Transcribe the listing below in its entirety, exactly.

## EXCERPTED DATA:
/---
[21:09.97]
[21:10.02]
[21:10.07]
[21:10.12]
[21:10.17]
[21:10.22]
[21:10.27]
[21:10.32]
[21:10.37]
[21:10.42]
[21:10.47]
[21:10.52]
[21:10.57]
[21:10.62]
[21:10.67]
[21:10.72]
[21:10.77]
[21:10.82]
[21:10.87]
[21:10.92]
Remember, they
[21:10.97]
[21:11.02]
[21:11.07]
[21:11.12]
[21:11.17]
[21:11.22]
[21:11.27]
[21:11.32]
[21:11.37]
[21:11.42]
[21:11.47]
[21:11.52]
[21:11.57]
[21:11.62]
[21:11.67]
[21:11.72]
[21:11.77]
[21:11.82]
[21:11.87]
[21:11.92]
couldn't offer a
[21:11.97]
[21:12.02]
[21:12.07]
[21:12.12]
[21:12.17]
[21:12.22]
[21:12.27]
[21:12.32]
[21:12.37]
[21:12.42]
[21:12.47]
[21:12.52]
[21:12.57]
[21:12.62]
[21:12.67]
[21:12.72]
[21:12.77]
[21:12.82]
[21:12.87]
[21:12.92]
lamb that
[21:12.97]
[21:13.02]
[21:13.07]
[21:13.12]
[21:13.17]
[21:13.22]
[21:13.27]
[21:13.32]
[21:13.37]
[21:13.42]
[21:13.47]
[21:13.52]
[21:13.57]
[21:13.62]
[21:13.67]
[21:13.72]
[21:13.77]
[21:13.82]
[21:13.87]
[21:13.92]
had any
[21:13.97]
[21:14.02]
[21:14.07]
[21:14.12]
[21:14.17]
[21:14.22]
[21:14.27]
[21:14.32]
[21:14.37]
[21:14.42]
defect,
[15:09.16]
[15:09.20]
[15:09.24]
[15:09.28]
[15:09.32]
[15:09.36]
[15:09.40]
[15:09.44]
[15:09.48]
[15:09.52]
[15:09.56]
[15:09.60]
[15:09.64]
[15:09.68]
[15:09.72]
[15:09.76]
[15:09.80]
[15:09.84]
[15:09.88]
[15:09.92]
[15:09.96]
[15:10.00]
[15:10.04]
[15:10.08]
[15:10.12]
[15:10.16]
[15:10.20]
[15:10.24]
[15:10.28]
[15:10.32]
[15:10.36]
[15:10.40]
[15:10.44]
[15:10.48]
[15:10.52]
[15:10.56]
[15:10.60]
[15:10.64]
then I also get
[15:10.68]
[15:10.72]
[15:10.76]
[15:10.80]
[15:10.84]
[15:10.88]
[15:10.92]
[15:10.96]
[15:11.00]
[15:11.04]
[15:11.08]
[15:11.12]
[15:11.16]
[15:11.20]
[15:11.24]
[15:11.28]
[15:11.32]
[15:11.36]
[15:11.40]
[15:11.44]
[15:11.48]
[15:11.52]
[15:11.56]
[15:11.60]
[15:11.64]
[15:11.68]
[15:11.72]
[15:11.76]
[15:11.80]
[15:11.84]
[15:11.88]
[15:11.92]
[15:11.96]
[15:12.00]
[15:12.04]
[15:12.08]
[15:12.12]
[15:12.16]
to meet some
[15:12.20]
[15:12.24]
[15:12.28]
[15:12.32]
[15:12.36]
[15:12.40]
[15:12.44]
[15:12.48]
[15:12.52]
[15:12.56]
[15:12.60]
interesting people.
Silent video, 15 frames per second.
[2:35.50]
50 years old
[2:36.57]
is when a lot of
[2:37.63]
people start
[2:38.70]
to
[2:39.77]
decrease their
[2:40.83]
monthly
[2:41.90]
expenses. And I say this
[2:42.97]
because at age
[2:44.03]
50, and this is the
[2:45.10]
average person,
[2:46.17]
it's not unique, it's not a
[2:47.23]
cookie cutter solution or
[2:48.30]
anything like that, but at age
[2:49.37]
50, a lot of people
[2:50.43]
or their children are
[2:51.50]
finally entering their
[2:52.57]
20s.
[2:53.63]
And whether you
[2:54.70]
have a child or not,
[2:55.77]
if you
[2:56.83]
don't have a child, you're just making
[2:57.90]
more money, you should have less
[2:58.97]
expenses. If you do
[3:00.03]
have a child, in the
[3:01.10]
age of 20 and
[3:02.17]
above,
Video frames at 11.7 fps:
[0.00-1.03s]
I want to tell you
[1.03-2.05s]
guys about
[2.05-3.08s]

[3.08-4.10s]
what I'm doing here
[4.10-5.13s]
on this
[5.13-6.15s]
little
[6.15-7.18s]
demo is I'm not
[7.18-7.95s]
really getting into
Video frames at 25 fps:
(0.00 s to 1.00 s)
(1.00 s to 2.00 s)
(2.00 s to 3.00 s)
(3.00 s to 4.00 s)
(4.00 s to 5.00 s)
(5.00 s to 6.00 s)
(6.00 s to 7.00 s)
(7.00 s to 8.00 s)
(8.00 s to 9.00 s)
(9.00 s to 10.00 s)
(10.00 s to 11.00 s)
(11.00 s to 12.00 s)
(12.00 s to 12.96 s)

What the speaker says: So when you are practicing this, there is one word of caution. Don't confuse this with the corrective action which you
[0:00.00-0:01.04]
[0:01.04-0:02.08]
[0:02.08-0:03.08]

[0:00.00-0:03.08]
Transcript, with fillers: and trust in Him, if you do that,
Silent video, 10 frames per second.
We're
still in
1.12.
\---
## WRITTEN SOLUTION:
[21:09.97]
[21:10.02]
[21:10.07]
[21:10.12]
[21:10.17]
[21:10.22]
[21:10.27]
[21:10.32]
[21:10.37]
[21:10.42]
[21:10.47]
[21:10.52]
[21:10.57]
[21:10.62]
[21:10.67]
[21:10.72]
[21:10.77]
[21:10.82]
[21:10.87]
[21:10.92]
Remember, they
[21:10.97]
[21:11.02]
[21:11.07]
[21:11.12]
[21:11.17]
[21:11.22]
[21:11.27]
[21:11.32]
[21:11.37]
[21:11.42]
[21:11.47]
[21:11.52]
[21:11.57]
[21:11.62]
[21:11.67]
[21:11.72]
[21:11.77]
[21:11.82]
[21:11.87]
[21:11.92]
couldn't offer a
[21:11.97]
[21:12.02]
[21:12.07]
[21:12.12]
[21:12.17]
[21:12.22]
[21:12.27]
[21:12.32]
[21:12.37]
[21:12.42]
[21:12.47]
[21:12.52]
[21:12.57]
[21:12.62]
[21:12.67]
[21:12.72]
[21:12.77]
[21:12.82]
[21:12.87]
[21:12.92]
lamb that
[21:12.97]
[21:13.02]
[21:13.07]
[21:13.12]
[21:13.17]
[21:13.22]
[21:13.27]
[21:13.32]
[21:13.37]
[21:13.42]
[21:13.47]
[21:13.52]
[21:13.57]
[21:13.62]
[21:13.67]
[21:13.72]
[21:13.77]
[21:13.82]
[21:13.87]
[21:13.92]
had any
[21:13.97]
[21:14.02]
[21:14.07]
[21:14.12]
[21:14.17]
[21:14.22]
[21:14.27]
[21:14.32]
[21:14.37]
[21:14.42]
defect,
[15:09.16]
[15:09.20]
[15:09.24]
[15:09.28]
[15:09.32]
[15:09.36]
[15:09.40]
[15:09.44]
[15:09.48]
[15:09.52]
[15:09.56]
[15:09.60]
[15:09.64]
[15:09.68]
[15:09.72]
[15:09.76]
[15:09.80]
[15:09.84]
[15:09.88]
[15:09.92]
[15:09.96]
[15:10.00]
[15:10.04]
[15:10.08]
[15:10.12]
[15:10.16]
[15:10.20]
[15:10.24]
[15:10.28]
[15:10.32]
[15:10.36]
[15:10.40]
[15:10.44]
[15:10.48]
[15:10.52]
[15:10.56]
[15:10.60]
[15:10.64]
then I also get
[15:10.68]
[15:10.72]
[15:10.76]
[15:10.80]
[15:10.84]
[15:10.88]
[15:10.92]
[15:10.96]
[15:11.00]
[15:11.04]
[15:11.08]
[15:11.12]
[15:11.16]
[15:11.20]
[15:11.24]
[15:11.28]
[15:11.32]
[15:11.36]
[15:11.40]
[15:11.44]
[15:11.48]
[15:11.52]
[15:11.56]
[15:11.60]
[15:11.64]
[15:11.68]
[15:11.72]
[15:11.76]
[15:11.80]
[15:11.84]
[15:11.88]
[15:11.92]
[15:11.96]
[15:12.00]
[15:12.04]
[15:12.08]
[15:12.12]
[15:12.16]
to meet some
[15:12.20]
[15:12.24]
[15:12.28]
[15:12.32]
[15:12.36]
[15:12.40]
[15:12.44]
[15:12.48]
[15:12.52]
[15:12.56]
[15:12.60]
interesting people.
Silent video, 15 frames per second.
[2:35.50]
50 years old
[2:36.57]
is when a lot of
[2:37.63]
people start
[2:38.70]
to
[2:39.77]
decrease their
[2:40.83]
monthly
[2:41.90]
expenses. And I say this
[2:42.97]
because at age
[2:44.03]
50, and this is the
[2:45.10]
average person,
[2:46.17]
it's not unique, it's not a
[2:47.23]
cookie cutter solution or
[2:48.30]
anything like that, but at age
[2:49.37]
50, a lot of people
[2:50.43]
or their children are
[2:51.50]
finally entering their
[2:52.57]
20s.
[2:53.63]
And whether you
[2:54.70]
have a child or not,
[2:55.77]
if you
[2:56.83]
don't have a child, you're just making
[2:57.90]
more money, you should have less
[2:58.97]
expenses. If you do
[3:00.03]
have a child, in the
[3:01.10]
age of 20 and
[3:02.17]
above,
Video frames at 11.7 fps:
[0.00-1.03s]
I want to tell you
[1.03-2.05s]
guys about
[2.05-3.08s]

[3.08-4.10s]
what I'm doing here
[4.10-5.13s]
on this
[5.13-6.15s]
little
[6.15-7.18s]
demo is I'm not
[7.18-7.95s]
really getting into
Video frames at 25 fps:
(0.00 s to 1.00 s)
(1.00 s to 2.00 s)
(2.00 s to 3.00 s)
(3.00 s to 4.00 s)
(4.00 s to 5.00 s)
(5.00 s to 6.00 s)
(6.00 s to 7.00 s)
(7.00 s to 8.00 s)
(8.00 s to 9.00 s)
(9.00 s to 10.00 s)
(10.00 s to 11.00 s)
(11.00 s to 12.00 s)
(12.00 s to 12.96 s)

What the speaker says: So when you are practicing this, there is one word of caution. Don't confuse this with the corrective action which you
[0:00.00-0:01.04]
[0:01.04-0:02.08]
[0:02.08-0:03.08]

[0:00.00-0:03.08]
Transcript, with fillers: and trust in Him, if you do that,
Silent video, 10 frames per second.
We're
still in
1.12.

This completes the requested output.